No significant differences could be found between the groups in ROM, grip strength, DASH score, PRWE score, MHQ, H/L ratio or CL angle.
Detailed information is presented in Tables 1, 3 and 4.
Stabilization with one, two HCS or angular stable scaphoid plate
Patients stabilized with one HCS showed 6/10 (60%), with two HCS 10/12 (83%) and with a scaphoid plate 17/20 (85%) union. No significant differences could be found regarding union rates between the groups (p > 0.05).
No significant differences could be found between the groups with respect to VAS, ROM, grip strength, PRWE Score, DASH Score, MHQ, H/L ratio and CL angle.
Detailed information is shown in Tables 2, 5 and 6.
Three patient examples are given in Figs. 2, 3 and 4.

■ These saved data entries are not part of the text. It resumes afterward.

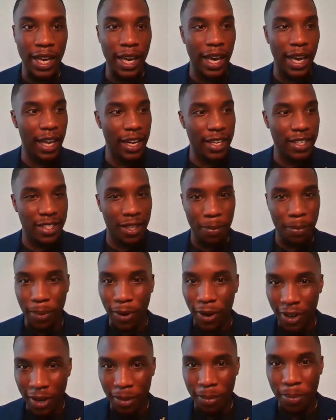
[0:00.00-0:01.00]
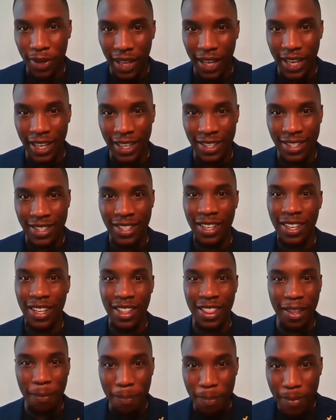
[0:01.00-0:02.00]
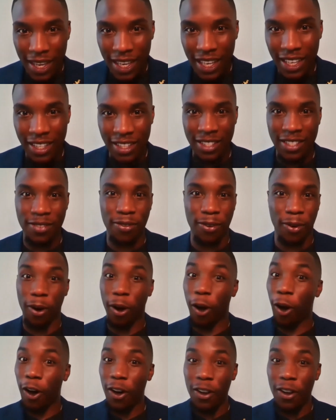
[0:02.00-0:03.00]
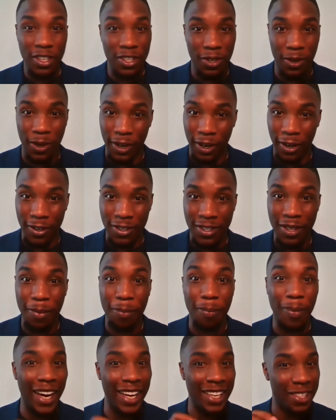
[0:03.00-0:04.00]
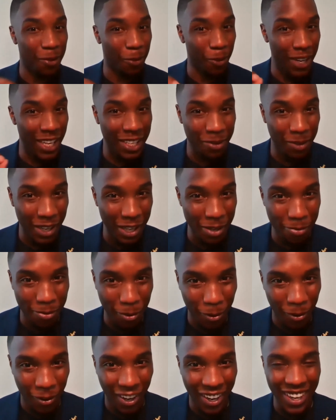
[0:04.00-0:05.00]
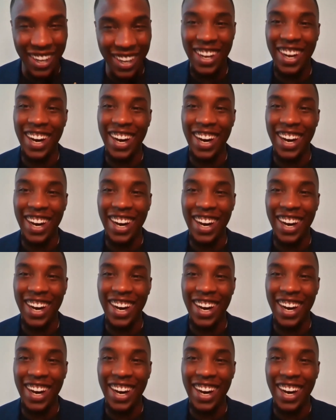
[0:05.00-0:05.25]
it is to put in place the means for all Detroiters by 2024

20-year-old man, injury to his dominant right hand in December 2009. a The patient was initially treated in another hospital after injuring his right hand. X-rays showed a scaphoid fracture with bony avulsion. b X-rays after stabilizing the scaphoid fracture with one HCS 10 days after injury. c, d CT scans in October 2010 (10 months after surgery of the scaphoid fracture) showing a scaphoid nonunion with loosening of the screw and a humpback deformity. e Follow-up surgery in December 2010 using a nonvascularized bone graft from the iliac crest and K-wire stabilization (11 months after the primary surgery). f, g Patients attended our outpatient clinic in June 2011 (6 months post-operatively of the nonunion) CT scan showed no bony healing and K-wire loosening. h–k Scaphoid nonunion was stabilized with a plate and nonvascularized bone graft from the iliac crest at our hospital (December 2011; 24 months after primary injury) and also ESWT within 2 weeks. At the follow-up the X-rays and CT scans of the scaphoid showed bony. l Intraoperative view with an angular stable scaphoid plate
21-year-old man, injury to his dominant right hand. a–d Patient attended our outpatient clinic, 35 months after a fall on his right hand. Initially he did not seek help. His CT scan and MRI showed a nonunion of the scaphoid with cyst formation and humpback deformity. e The scaphoid nonunion was treated with a nonvascularized bone graft from the iliac crest and double HCS fixation. Additionally, the patient received ESWT within 2 weeks after surgery. f–m X-rays and CT scans at follow-up showing the bony healing of the scaphoid nonunion and stabilization with the two HCS
33-year-old man, injury to his dominant right hand. a–c Patient arrived at our outpatient clinic after 8 months, complaining of pain in his right wrist without any recollection of an accident. X-rays and CT scans showed scaphoid nonunion. d, e The nonunion was treated with a nonvascularized bone graft from the iliac crest and stabilized by a plate plus ESWT treatment. f, g CT scan at follow-up showing the healed scaphoid nonunion. The plate was removed 9 months after surgery due to the persisting restriction in wrist flexion
Discussion
Scaphoid nonunion continues to be challenging for hand surgeons and when it occurs, has considerable consequences in patient's hand function. Studies focusing on the long-term outcome after scaphoid nonunion showed that the natural history includes progression to arthritis and wrist pain in the majority of the patients over time [50,51,52,53,54,55,56,57]. Therefore, main aim of treating scaphoid nonunion is to achieve union, correct the deformity, relieve symptoms, improve the range of motion, and prevent progression of osteoarthritis [13, 14, 58].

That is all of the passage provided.